*** GIVEN DATA ***

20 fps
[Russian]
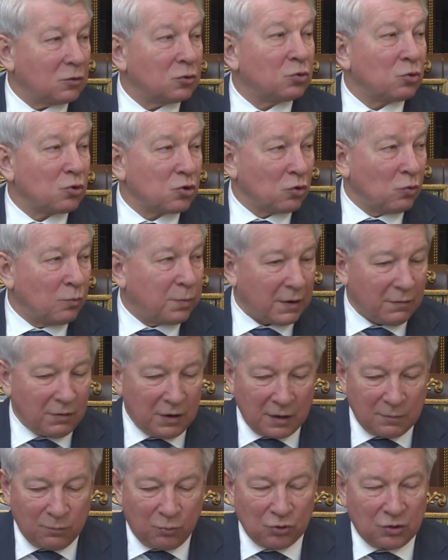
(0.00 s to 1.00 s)
Он тоже
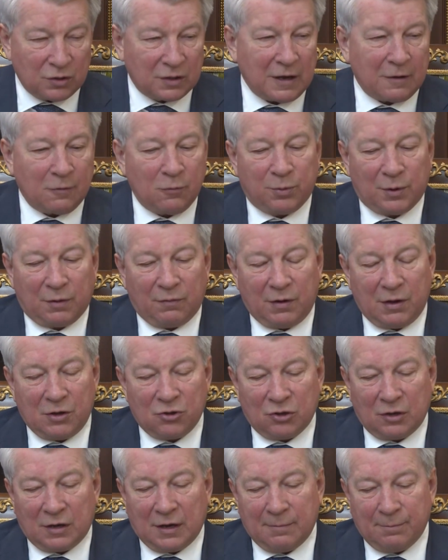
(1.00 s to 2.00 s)
управлять будет как
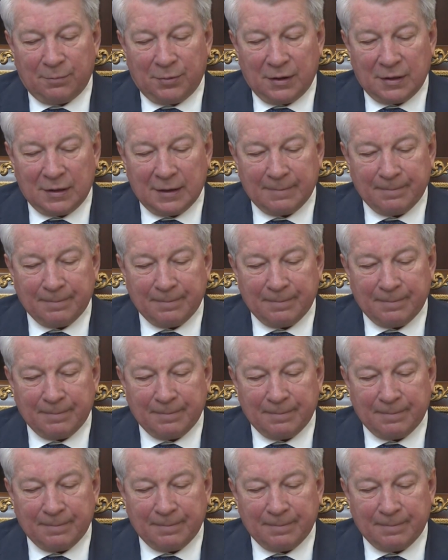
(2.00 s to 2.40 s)
управляющая компания.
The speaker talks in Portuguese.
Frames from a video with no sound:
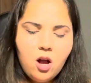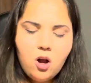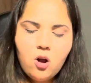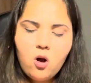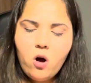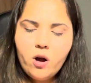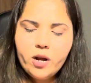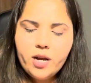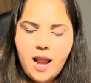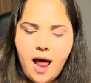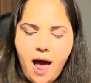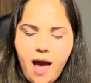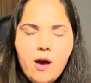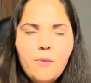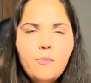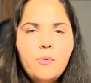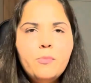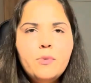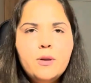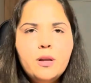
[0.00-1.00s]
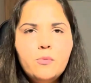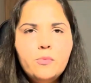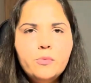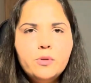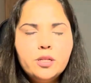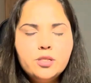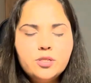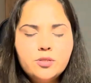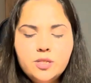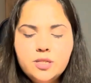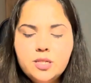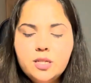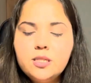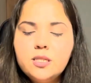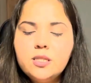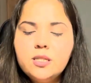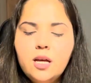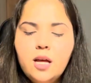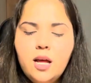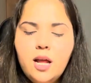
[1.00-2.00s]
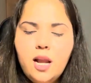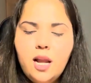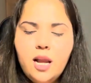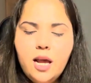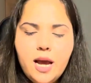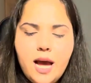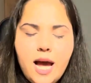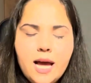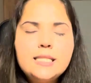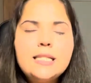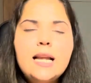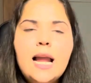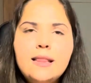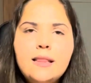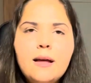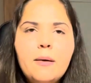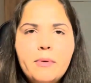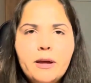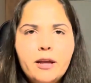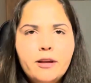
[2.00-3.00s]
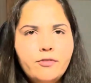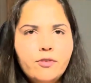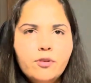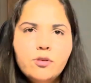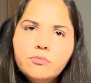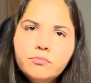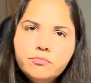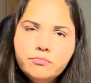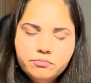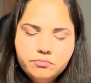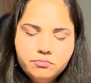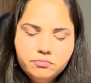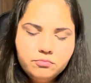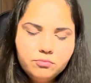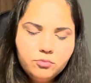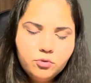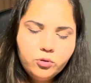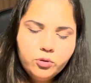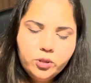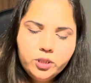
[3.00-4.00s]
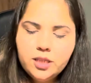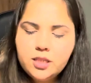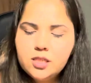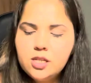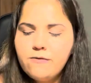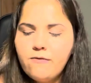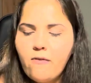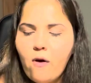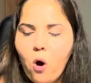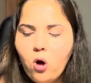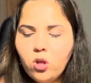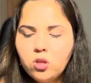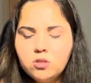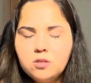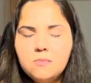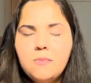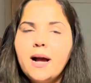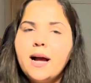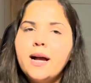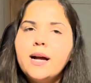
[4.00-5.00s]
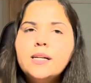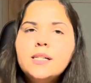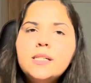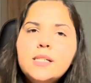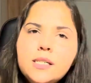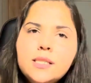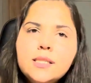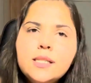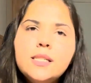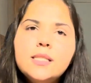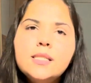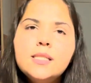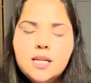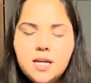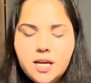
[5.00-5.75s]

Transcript: Corre lá, eu publico muitas coisas legais lá também, viu? Muitas fotos bacanas,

***

The lines wanted are those from the one with "[0.00-1.00s]" to the end of the entries above, repeated exactly, both ends included. Leave out the pictures.

[0.00-1.00s]
[1.00-2.00s]
[2.00-3.00s]
[3.00-4.00s]
[4.00-5.00s]
[5.00-5.75s]

Transcript: Corre lá, eu publico muitas coisas legais lá também, viu? Muitas fotos bacanas,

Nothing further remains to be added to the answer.